Sept « restaurants » Mc Donalds fermés par les citoyens pour fraude fiscale

200  personnes  à  Rennes,  100  à Disneyland  Paris,  100  à  Grenoble,  50  à Lyon, 100  à Paris. Sept  Mc Donald’s  bloqués à travers le pays. Des citoyens de  Nuit Debout et des Alliances citoyennes  grenobloise, parisienne  et  rennaise  («si  on  s’alliait ?),  des  étudiants  de  l’Unef,  l’UNL,  d’autres  organisations militantes  et  des  salariés  de  la  CGT  ont  organisé  une  série  de  perquisitions  citoyennes  sur  des restaurants McDonalds pour chercher l’argent qui a échappé au fisc et aux employés.

Ce  jeudi 14  avril,  Dans  plusieurs villes  de  France,  des citoyens  et travailleurs se sont rassemblés et  ont  pris pour cible McDonald comme symbole des entreprises qui  mêlent  recours  abusif  aux  emplois  précaires  et optimisation  fiscale,  et  qui  seront  les  premiers bénéficiaires de la loi El-Khomri.

Le  géant  des  fast  food  a  mis  en  place  un  schéma d’optimisation fiscale qui a fait perdre plus d’un milliard d’euros de recettes fiscales aux Etats européens entre 2009  et  2013,  selon  trois  fédérations  syndicales internationales.  Pendant ce temps-là,  les salariés sont payés au Smic (9,67 euros de l’heure) et « comme une majorité des effectifs travaillent à temps partiel imposé, 24h par semaine, ça fait 770 euros par mois », a déclaré à l’AFP Gilles Bombard, secrétaire général CGT McDonald’s Paris et Ile-de-France.

De 50 à 200  personnes selon les villes ont  investi  les restaurants : « McDo où tu caches ton magot ? ».

Les citoyens ont fermé 7 restaurants,  celui de  Disneyland, un à Grenoble, un à Rennes, trois à Paris (République, Gare de l’Est et Gare du Nord) et un à Lyon,  pour une durée indéterminée avec mention « fermeture citoyenne pour cause de fraude fiscale ».

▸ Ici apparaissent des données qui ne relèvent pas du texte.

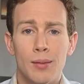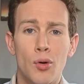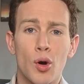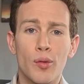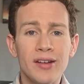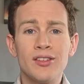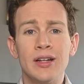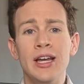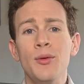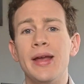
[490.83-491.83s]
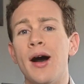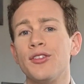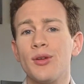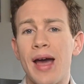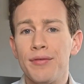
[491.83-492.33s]
More recently, we
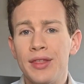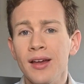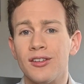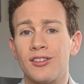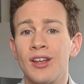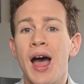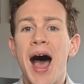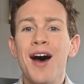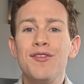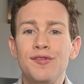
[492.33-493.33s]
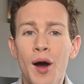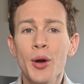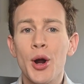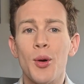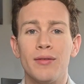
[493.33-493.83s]
also have this, a
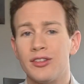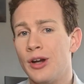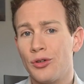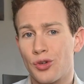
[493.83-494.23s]
photo of a snow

La direction de McDonald’s France a déploré ces actions  :  «  Cette ambiance est loin de la sérénité nécessaire  à  un  dialogue  social  de  qualité.  Nous  espérons  à  présent pouvoir poursuivre les échanges avec les représentants syndicaux dans un  climat  apaisé.  Nous tenons  à  rappeler  qu’au-delà  des  accords  de branche, les rémunérations et la politique sociale sont définies ensuite au sein de chaque restaurant en tenant compte des spécificités locales et de l’organisation managériale » a-t-elle déclaré au Parisien.

Durant cette même journée, des rassemblements et actions similaires ont eu lieu dans 300 villes de 40 pays à travers le  monde pour réclamer une hausse du salaire minimum de  l’heure  (15$  aux  Etats Unis,  13€  en  France),  le  droit  au  respect  et  à  la  dignité  et  le  droit  de se syndiquer. La mobilisation de ce 14 avril 2016 est  la plus importante jusqu’ici  sous le nouveau mot d’ordre « McJobs Cost Us All » (« les McBoulots Nous Coutent Tous »).
Depuis 2012, la mobilisation a contribué à faire passer des lois portant le salaire minimum à 15$  pour tous dans  plusieurs  grandes  villes des  Etats  Unis  et  plus  récemment  dans  l’Etat  de  New  York  et  de Californie.  En France, la  campagne va s’intensifier en 2016 pour obtenir des avancées similaires et permettre d’établir un réel dialogue social dans chaque Mc Donald’s afin que soient enfin respectés les salariés et leur travail.